Wednesday, March 2, 2011
Hunters in the Hunter
An email from our Hunter Valley/Newcastle man "on the ground".
Heres a bit of useless trivia for you.
Re The pics of the Hunters in Newcastle.
About 15 years ago, one of my sister in laws told me about a Bolwell she had seen laying in a paddock at Teralba (which is a small place right at the northern tip of Lake Macquarie)
Anyway I went to have a look and discovered that it wasn’t a Bolwell. I didn’t know what it was at the time and as it was in a fenced paddock with dogs (large, mean looking) I didn’t go in. However there was a sign with a phone number nearby (can’t remember what the sign was about ) The car was basically a body shell and it appeared to have been partially cut in half up the middle.
I called the phone number to ask about the car and eventually got on to the owner. He told me it was a Hunter and that he had rescued it from some young blokes who were preparing to use the body on some sort of dirt track stock car. Hence the cut up the guts. Anyway this bloke did some deal with the young blokes and acquired the Hunter shell. It wasn’t for sale as he was going to “fix it up one day”
At the time it was the only Hunter body in the paddock.

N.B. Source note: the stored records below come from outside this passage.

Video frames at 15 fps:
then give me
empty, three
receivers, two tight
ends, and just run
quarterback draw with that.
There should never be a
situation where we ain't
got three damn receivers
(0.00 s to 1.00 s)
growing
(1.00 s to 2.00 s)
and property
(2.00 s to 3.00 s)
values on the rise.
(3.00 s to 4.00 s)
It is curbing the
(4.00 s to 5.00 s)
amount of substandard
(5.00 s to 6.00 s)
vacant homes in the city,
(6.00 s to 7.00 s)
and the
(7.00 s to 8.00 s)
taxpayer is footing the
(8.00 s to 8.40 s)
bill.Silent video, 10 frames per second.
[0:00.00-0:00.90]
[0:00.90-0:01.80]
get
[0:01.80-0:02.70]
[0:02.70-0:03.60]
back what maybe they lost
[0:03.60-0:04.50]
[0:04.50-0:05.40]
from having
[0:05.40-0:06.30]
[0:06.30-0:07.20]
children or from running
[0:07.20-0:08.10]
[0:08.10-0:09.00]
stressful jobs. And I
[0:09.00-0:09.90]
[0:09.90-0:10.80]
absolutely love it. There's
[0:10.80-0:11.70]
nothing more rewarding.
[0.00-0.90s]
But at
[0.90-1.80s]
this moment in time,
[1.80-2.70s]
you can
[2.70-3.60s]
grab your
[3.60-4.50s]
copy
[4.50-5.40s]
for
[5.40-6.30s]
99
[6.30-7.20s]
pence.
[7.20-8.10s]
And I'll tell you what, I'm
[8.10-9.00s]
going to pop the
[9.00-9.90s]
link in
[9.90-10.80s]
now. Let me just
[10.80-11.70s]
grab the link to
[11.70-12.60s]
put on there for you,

Looking at the pics I reckon that is the same paddock that I saw the Hunter in. The creek you can just see is called “Cockle Creek” and the industrial complex in the background is what was called “The Sulphide” It was a lead and zinc smelter that was owned by “The Sulphide Corporation” later to be known as Pasminco. The smelter closed down about 10 years ago and they are still cleaning up the site and surrounding area from all the lead and zinc fallout that occurred during the smelters life. What you can’t see in the pics is a range of low hills which are off to the right of the pic but behind the smelter. When I was a kid ( I grew up about 10 klm from the smelter) this row of hills had virtually nothing growing on them. Certainly no trees, and what grass that managed to survive didn’t look too good. When the smelter was forced to install scrubbers and other pollution control measures in the 70’s and 80’s the hills behind gradually came back to life. They also had to remove the topsoil from quite a number of homes close to the smelter because of the lead contamination. For years there were no fish or other marine life in Cockle Creek either.